Famed boxer Tony DeMarco still brings swagger at age 84

It’s half past 12 at the gym — the Long Life Fighter Gym on Patrick Lane — when the fighter strolls in from brilliant sunshine.

He is wearing a gray flannel sports jacket, floral print shirt, dark trousers, brown suede shoes. He seems overdressed for the unseasonably warm afternoon. Or the gym. But the fighter hails from the fighting city of Boston, where the high temperature was 10 degrees on Sunday, and one tends to overdress.

He hasn’t yet made the first fist to pose for the first photograph when Kenny Adams, who fought in Vietnam with the 101st Airborne Division and has trained 34 Olympians and 26 world champions, calls out his name from one of the elevated boxing rings. Adams asks the fighter if he “brought his stuff.”

“Gimme five minutes,” the fighter says in a low, gravelly voice, and everybody laughs, because the fighter just turned 84 years old. He did not bring his boxing gear.

But he looked spry for a guy who slipped in the Boston snow and ice and broke his hip last year — and for a guy who fought two wars with Carmen Basilio back in the day. And fought other wars against other guys, the toughest welterweights of the 1950s.

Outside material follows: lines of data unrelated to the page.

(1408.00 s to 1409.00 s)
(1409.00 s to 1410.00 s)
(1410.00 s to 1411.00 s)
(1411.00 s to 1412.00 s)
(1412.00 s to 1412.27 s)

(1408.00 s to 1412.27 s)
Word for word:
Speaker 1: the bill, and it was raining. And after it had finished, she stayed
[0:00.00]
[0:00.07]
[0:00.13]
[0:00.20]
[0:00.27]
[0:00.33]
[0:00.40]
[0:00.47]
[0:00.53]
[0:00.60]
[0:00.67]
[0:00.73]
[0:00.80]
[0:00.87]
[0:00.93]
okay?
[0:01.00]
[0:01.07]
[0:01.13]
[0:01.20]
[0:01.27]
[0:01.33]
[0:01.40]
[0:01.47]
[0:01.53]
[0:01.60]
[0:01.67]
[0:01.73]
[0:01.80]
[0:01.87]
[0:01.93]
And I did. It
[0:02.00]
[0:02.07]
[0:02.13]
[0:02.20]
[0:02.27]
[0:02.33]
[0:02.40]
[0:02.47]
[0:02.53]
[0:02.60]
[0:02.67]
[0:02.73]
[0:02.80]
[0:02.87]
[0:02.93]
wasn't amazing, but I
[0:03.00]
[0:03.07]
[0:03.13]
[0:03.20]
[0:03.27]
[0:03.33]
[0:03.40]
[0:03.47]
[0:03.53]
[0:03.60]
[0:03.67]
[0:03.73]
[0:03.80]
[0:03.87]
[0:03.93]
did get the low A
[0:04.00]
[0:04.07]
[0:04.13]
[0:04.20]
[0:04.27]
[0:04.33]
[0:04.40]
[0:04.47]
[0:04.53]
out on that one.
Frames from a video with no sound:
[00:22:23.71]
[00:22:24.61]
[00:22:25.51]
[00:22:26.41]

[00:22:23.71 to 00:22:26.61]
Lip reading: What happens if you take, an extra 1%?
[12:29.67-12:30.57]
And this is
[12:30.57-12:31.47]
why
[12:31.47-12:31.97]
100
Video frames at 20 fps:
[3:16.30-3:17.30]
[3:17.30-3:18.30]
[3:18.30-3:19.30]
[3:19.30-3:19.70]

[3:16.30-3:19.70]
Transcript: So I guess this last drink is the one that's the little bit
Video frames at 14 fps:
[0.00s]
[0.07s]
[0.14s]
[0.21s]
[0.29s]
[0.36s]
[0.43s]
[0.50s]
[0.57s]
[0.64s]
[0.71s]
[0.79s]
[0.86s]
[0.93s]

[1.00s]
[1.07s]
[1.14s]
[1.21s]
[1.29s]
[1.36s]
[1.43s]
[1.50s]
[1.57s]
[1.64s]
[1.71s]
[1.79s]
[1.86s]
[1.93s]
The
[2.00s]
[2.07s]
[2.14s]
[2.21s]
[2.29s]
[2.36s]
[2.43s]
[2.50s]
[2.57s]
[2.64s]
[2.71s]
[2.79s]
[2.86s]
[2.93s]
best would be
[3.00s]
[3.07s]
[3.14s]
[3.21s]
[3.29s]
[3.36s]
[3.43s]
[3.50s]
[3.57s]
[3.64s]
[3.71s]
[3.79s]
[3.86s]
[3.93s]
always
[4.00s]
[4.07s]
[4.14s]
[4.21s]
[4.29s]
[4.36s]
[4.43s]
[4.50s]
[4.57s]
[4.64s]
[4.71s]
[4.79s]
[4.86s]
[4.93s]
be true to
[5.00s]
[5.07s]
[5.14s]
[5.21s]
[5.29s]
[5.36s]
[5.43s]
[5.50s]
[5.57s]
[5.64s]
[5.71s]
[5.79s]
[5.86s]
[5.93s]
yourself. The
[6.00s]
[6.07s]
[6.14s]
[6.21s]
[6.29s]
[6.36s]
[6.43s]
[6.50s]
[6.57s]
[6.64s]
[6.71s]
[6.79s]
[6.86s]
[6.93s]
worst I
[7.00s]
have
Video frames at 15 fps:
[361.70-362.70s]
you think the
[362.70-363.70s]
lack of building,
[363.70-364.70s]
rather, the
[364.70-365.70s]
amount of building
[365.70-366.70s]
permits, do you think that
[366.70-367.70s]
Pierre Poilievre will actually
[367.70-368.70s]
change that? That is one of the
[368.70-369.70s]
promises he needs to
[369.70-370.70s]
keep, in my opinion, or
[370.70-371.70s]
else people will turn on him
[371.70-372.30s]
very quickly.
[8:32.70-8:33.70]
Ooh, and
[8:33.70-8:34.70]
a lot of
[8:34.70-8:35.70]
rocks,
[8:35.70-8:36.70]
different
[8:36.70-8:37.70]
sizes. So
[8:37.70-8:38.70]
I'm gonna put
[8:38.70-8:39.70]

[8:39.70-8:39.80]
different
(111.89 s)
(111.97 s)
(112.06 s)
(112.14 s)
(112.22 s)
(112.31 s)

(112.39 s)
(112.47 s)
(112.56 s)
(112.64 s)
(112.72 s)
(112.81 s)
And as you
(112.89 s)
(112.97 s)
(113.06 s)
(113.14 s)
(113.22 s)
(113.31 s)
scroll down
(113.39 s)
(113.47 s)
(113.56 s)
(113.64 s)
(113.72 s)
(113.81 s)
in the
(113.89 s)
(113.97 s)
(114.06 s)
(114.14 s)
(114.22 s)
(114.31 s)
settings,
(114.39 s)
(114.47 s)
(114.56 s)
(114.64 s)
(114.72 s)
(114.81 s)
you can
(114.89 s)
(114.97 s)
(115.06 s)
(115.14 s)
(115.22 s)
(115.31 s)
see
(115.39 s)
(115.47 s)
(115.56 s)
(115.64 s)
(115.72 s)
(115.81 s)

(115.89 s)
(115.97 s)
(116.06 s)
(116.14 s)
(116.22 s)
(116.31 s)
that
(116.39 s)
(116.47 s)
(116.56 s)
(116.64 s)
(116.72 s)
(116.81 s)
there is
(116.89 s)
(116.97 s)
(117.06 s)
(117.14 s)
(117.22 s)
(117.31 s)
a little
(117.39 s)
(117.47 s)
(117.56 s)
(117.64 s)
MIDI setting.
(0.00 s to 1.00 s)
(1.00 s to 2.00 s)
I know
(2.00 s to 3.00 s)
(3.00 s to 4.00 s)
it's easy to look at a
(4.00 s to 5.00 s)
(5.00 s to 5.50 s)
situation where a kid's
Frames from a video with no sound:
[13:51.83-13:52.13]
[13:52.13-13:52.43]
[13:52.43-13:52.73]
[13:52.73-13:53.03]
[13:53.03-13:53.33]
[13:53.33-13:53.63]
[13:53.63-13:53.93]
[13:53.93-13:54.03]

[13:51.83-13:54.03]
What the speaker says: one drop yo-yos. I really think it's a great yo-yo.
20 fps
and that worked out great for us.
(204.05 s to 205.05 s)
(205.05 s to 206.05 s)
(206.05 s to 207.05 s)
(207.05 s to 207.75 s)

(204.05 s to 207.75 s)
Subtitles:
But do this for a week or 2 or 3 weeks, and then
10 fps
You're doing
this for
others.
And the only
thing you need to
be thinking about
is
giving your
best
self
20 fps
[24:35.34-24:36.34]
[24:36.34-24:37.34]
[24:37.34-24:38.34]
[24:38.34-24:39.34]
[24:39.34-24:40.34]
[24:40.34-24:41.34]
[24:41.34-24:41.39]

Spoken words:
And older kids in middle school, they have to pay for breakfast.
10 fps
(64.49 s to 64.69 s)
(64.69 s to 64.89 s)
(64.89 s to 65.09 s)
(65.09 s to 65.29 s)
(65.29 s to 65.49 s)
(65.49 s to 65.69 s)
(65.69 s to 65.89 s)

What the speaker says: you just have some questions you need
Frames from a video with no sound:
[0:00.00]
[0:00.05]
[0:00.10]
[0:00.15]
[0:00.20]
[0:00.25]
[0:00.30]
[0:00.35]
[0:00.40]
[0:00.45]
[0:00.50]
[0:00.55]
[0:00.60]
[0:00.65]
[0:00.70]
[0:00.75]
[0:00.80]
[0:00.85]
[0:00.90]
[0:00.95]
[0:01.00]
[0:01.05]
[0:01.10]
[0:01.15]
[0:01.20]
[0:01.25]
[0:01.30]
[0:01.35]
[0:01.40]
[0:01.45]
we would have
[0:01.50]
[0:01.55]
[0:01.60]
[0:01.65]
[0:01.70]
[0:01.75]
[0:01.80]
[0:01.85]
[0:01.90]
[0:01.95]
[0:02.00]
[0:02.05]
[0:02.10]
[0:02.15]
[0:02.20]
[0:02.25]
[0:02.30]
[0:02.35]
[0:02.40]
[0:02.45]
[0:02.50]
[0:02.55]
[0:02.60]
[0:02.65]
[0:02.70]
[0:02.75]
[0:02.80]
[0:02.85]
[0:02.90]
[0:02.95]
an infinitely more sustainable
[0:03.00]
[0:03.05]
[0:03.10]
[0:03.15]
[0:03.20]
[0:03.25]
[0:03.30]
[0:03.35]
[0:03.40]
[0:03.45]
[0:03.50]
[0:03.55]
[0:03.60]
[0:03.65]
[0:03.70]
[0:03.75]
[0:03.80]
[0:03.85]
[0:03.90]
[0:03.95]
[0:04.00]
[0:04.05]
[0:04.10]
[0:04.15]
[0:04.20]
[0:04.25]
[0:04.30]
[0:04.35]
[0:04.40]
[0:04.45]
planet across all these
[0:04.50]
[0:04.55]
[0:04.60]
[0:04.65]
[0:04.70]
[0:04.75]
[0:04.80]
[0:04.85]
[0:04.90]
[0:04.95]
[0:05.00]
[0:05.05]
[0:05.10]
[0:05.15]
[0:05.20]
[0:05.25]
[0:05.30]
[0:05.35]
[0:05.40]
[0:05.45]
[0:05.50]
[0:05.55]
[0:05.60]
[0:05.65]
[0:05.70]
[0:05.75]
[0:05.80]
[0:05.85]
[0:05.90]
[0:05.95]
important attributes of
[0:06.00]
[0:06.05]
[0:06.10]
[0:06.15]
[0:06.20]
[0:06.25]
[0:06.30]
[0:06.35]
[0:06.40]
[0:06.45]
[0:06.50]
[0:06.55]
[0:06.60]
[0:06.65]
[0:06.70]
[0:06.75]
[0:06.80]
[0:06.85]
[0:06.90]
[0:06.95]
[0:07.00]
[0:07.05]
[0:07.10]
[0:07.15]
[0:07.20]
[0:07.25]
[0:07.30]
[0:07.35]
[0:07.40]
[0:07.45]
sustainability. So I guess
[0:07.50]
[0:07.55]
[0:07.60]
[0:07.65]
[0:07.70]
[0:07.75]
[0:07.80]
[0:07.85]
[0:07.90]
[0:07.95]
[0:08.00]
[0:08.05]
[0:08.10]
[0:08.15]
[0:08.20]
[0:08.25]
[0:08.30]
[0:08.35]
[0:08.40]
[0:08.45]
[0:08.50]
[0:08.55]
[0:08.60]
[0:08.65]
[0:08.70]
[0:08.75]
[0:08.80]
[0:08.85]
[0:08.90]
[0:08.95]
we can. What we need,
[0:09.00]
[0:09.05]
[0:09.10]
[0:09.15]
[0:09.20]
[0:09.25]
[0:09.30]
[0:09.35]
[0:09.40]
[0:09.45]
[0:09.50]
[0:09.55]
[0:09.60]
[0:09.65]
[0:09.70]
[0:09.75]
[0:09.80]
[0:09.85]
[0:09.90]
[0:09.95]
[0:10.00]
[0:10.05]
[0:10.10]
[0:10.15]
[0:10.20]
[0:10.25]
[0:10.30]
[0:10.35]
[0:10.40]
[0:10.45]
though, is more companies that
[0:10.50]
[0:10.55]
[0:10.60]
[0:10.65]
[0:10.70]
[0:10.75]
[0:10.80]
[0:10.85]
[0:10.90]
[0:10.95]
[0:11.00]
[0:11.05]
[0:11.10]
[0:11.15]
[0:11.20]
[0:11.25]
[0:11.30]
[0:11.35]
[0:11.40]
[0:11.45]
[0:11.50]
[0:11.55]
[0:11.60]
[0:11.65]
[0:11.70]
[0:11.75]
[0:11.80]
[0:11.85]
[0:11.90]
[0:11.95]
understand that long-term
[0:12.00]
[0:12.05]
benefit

Tony DeMarco — not his real name, more on that later — rattled off the names: Paddy DeMarco, Teddy “Red Top” Davis, Chico Vejar, Don Jordan, Johnny Saxton, who he knocked out in a vicious style on April Fool’s Day, 1955, to win the undisputed welterweight title. Then came the two wars with Basilio, within six months of each other.

Don’t forget Kid Gavilan, he said.

“I fought eight world champions,” DeMarco said in that low, gravelly voice. Along with a crooked nose, it is the only apparent side effect from him having stood toe-to-toe with the best fighters of his era — from him having stood toe-to-toe, winging furious hooks and crosses, with Basilio in those two glorious wars.

He was stopped in the 12th round in both of those fights.

In the second one, he had tagged Basilio with a left hook late in seventh round. BAM! Carmen’s legs were spaghetti noodles. But Basilio was tougher than shoe leather, with a granite countertop for a chin.

The bell clanged before Tony could finish him off and take back the title.

“I thought I had him,” he said, making a fist with the same left hand that nearly took Carmen Basilio right out of there, as the younger fighters and other people in the gym kept sidling up to have their photos taken with him.

They acted as if they had heard of Tony DeMarco, who began life as Leonardo Liotta, the son of Sicilian immigrants.

Nardo — also the title of a recent book about him — grew up in Boston’s North End. The old neighborhood was vibrant then, with a friendly bent, but on the waterfront there are always fistfights without gloves. And then Nardo started fighting with gloves, at the local boys clubs and whatnot.

Grownups were impressed. They thought he should turn pro — at age 15. That’s when Nardo assumed the identity of his pal Tony DeMarco, who was 18, and of legal age to fight for money and a pocketful of mumbles, as in that Simon and Garfunkel song.

As in the song, the newly reminted Tony DeMarco was no more than a boy in the company of strangers, many of which had narrow eyes and carried pistols.

But based on what I saw at the Long Life Fighter Gym — and based on information and anecdotes provided by his second wife, Dorothy — Tony DeMarco survived the fight game, and what would come afterward. He said he and Dorothy live comfortably in a condominium in the North End.

“Just across the street from Boston Garden,” he says, which like him, or at least his surgically repaired hip, has been rebuilt and is now known by another name.

The record shows Tony DeMarco retired in 1962 with 58 victories — 33 by knockout — and 12 losses, and one draw. It does not show he has had a nice life outside of boxing.

A humble man, he still is revered by the people of Boston, almost as much as Rocky Marciano himself, who grew up in Brockton, Massachusetts, about 25 miles away, and Irish Micky Ward are revered.

Tony DeMarco whispered in a low, gravelly voice that in 1956, the people of Boston bought him a Chrysler New Yorker convertible; then two generations later, in 2012, they paid him ultimate homage by casting a bronze statue in his likeness.

It’s at the corner of Hanover and Cross Streets, at the gateway to Boston’s North End. There are two bronze statues in the North End. The other is of Paul Revere, in the Prado.

“The Flame and Fury of Fleet Street,” reads the inscription beneath Tony DeMarco’s statue.

He said he doesn’t go down there often, only when people visit and want to see it. The sculpture shows the fighter about to throw a big left hand, the same hand that nearly took Carmen Basilio right out of there in 1955.